On Monday the Academy of Actuaries will hold a press conference at the National Press Club to release a new paper on Social Security reform. The sneak preview, via the Associated Press's Jesse J. Holland, is that the actuaries favor raising the retirement age as part of a larger Social Security deal.
Want to keep Social Security from going bankrupt? Make future recipients wait longer for their first benefit check because they probably will live longer anyway, an influential group of actuaries says.
The next president and a new Congress will come under increasing pressure to act to fix the Social Security system. Democratic presidential candidate Barack Obama rejects any increase in the retirement age while his GOP rival John McCain opposes tax increases as a possible fix.
The American Academy of Actuaries, which advises policymakers on risk and financial security issues, wants any potential solution the White House and lawmakers might consider to include raising the retirement age from the current range of 65-to-67-years-old. The group provided The Associated Press with an advance look Thursday of its recommendations.
Current benefits are supplied by payroll taxes from today's workers, all of whom pay a 6.2 percent Social Security payroll tax on income up to $102,000. Their employers match it, for a total tax of 12.4 percent. The tax applies only to earned income, not to passive income such as dividends and interest.
Benefits are projected to exceed the Social Security system's tax revenues in about nine years. The program's trustees have said the Social Security trust fund will be depleted by 2041 without changes.
A major problem, the actuaries say, is that people are living longer. That means they are drawing more money from the program.
When Social Security started in 1935, the average American's life expectancy was just under 60 years, according to the Social Security Administration. By comparison, people now eligible for Social Security can expect to live on average a little past 76, the agency says, "meaning workers have more time for retirement and more time to collect Social Security."
For many years, 65 has been the retirement age to receive full benefits. But under changes in 1983, only people born before Jan. 2, 1938, can collect full benefits at 65. Those born after that date face a gradually rising retirement age for full benefits until it reaches 67.
Current estimates show that by 2040, 65-year-old men and women could live at least 18 more years after becoming eligible for full Social Security benefits.
"You just can't have people living longer and longer and longer, and have the program with a frozen normal retirement age of 67. It just doesn't make sense," said Bruce Schobel, the chairman of an academy task force on retirement security principles. "Eventually people will have a larger and larger proportion of their lives spent in retirement until you reach the point where we just can't afford it."
The academy is not staking out a position on when people should retire and acknowledges that saving Social Security will take more than just raising the retirement age.
"All that we're suggesting is that some increase in the retirement age should be part of any package," Schobel said.
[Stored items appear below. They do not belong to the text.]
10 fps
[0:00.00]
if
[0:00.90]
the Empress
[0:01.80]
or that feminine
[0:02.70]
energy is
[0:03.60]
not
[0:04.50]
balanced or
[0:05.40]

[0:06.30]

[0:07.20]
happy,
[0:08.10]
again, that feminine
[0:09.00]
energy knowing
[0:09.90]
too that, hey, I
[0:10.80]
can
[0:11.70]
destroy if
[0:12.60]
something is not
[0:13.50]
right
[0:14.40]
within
Obama already has rejected such advice. "We will not raise the retirement age," Obama said in June at a campaign event in North Carolina.
Obama has, however, called for a Social Security payroll tax on incomes above $250,000 a year, compared with the current $102,000 threshold.
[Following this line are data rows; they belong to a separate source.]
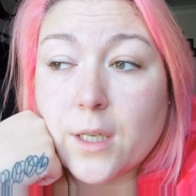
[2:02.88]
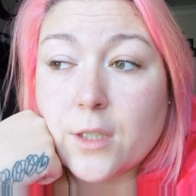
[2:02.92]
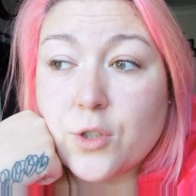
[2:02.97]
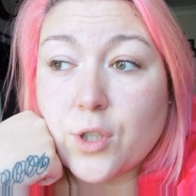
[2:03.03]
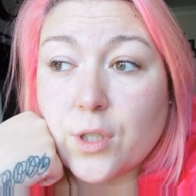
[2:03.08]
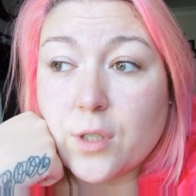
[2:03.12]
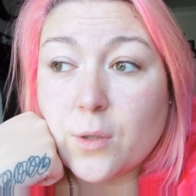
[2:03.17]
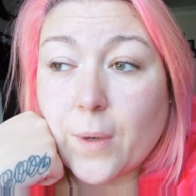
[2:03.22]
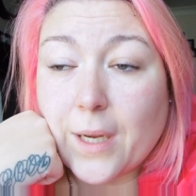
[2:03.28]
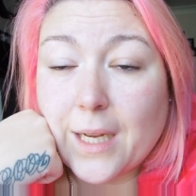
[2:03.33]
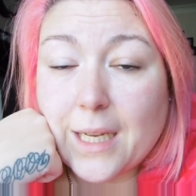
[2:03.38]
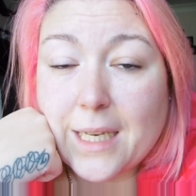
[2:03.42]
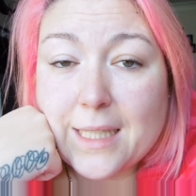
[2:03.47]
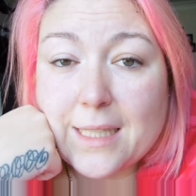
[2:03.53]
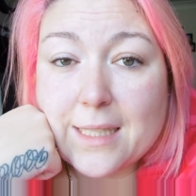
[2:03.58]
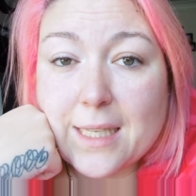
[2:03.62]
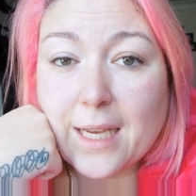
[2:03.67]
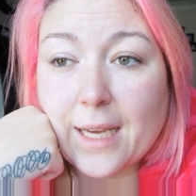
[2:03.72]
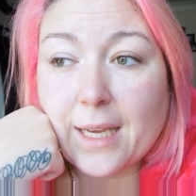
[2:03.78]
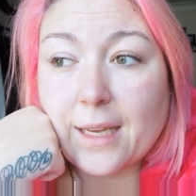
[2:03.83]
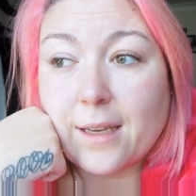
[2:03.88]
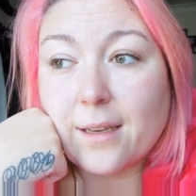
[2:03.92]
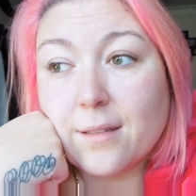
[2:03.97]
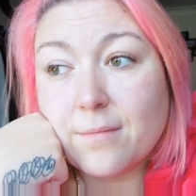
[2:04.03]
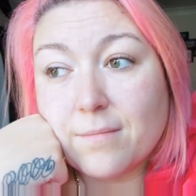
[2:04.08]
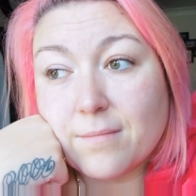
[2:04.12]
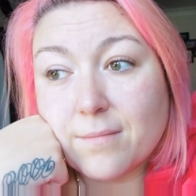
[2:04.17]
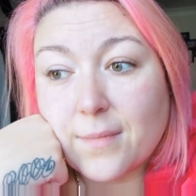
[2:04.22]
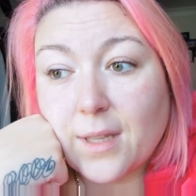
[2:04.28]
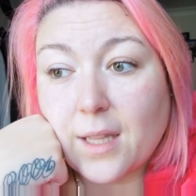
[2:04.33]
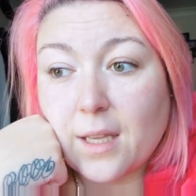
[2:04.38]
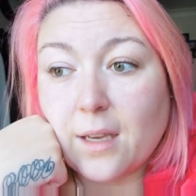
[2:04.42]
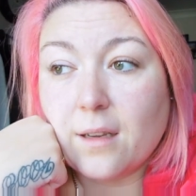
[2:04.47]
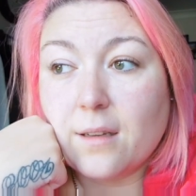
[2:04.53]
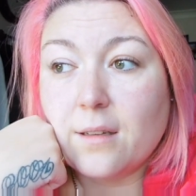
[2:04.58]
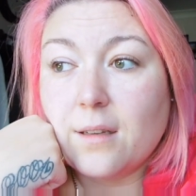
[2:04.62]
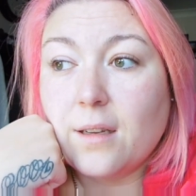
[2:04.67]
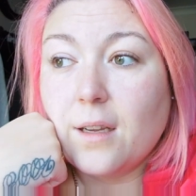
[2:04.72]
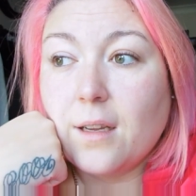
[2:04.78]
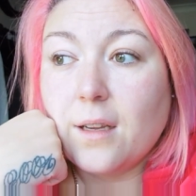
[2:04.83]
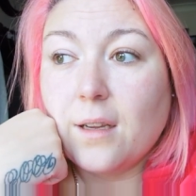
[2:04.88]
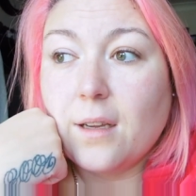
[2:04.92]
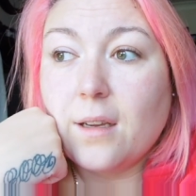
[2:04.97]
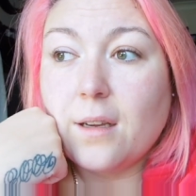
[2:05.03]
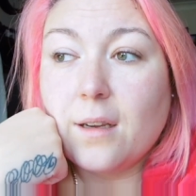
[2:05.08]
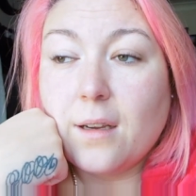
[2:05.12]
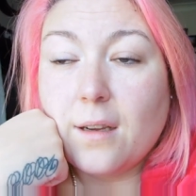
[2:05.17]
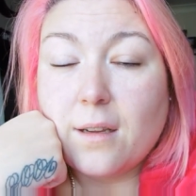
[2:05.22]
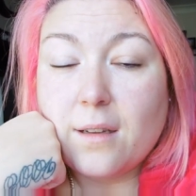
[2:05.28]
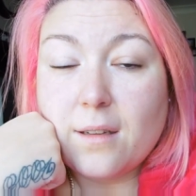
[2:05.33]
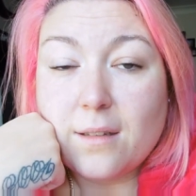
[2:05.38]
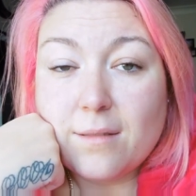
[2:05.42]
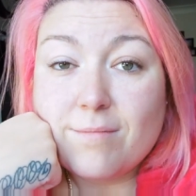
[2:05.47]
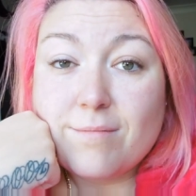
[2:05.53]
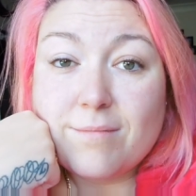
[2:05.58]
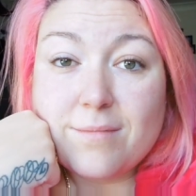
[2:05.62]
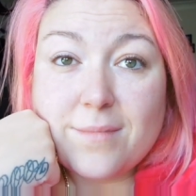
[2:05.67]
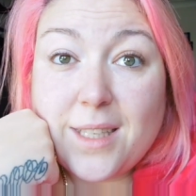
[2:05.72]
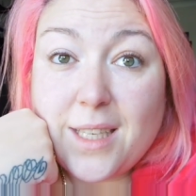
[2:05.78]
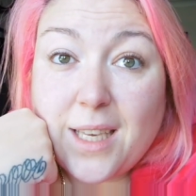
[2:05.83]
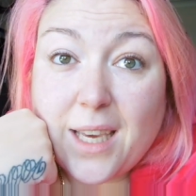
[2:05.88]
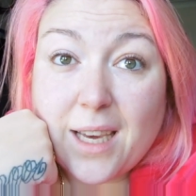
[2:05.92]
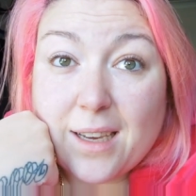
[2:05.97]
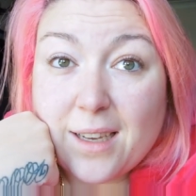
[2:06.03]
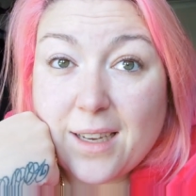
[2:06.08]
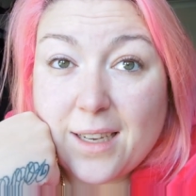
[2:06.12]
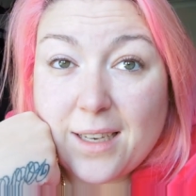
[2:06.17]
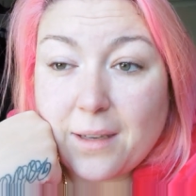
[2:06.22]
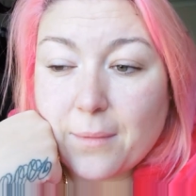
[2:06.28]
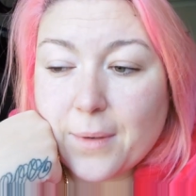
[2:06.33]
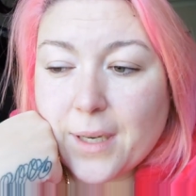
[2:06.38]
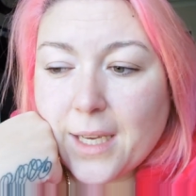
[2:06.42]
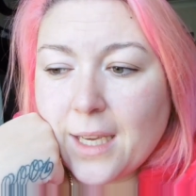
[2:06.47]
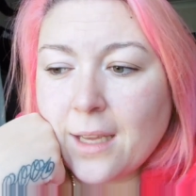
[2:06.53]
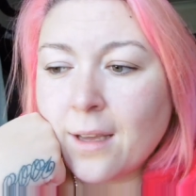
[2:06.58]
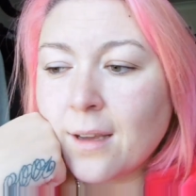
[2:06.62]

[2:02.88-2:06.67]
and just quickly say that, yeah, anyway.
"Barack Obama is opposed to raising the retirement age. He believes we should strengthen Social Security while protecting the middle-class families that rely on it," said Jason Furman, Obama's campaign economic policy director. "To that end, he would like to work with Congress on a plan to ensure that people making over $250,000 pay a little more to strengthen this vital program for generations to come."
McCain originally said everything was on the table to fix Social Security. He recently has amended that position, saying he would not increase payroll taxes. "I want to look you in the eye: I will not raise taxes or support a tax increase," he told supporters Wednesday.
Former Texas Sen. Phil Gramm, who served as a McCain adviser until he resigned earlier this month, told The Washington Times this month that a bipartisan deal to save Social Security might include raising the retirement age to 70 over 30 years.
Sens. McCain and Obama are both in a bit of a fix here, although Obama worse than McCain. McCain can reject tax increases and still more or less fix Social Security, say through a combination of raising the retirement age and progressive benefit reductions for high earning retirees. (If you let the NRA rise to 70 by 2080 or so, you could do a benefit reduction that shielded the bottom half the earnings distribution from cuts.) The prospects for political success may be limited, but he can at least put together a plan that's plausible as policy.
Obama's in a bit deeper: his plan to hit earners making over $250,000 would fix maybe 15 percent of the long-term deficit, and he's rejected raising the retirement age or cutting benefits. Where does the other 85 percent (much less the additional fixes needed to make the system sustainable beyond 75 years ) come from? If someone has an idea how they plan on making this work, please let me know.
Update: Reader AK questioned whether raising the retirement age would be regressive, given the shorter life expectancies of low earners. The Excel file below shows that raising the normal retirement age wouldn't be regressive, since it would reduce everyone's benefits by the same amount. Raising the early eligibility age -- 62 -- would be regressive and cause larger percentage cuts for low earners.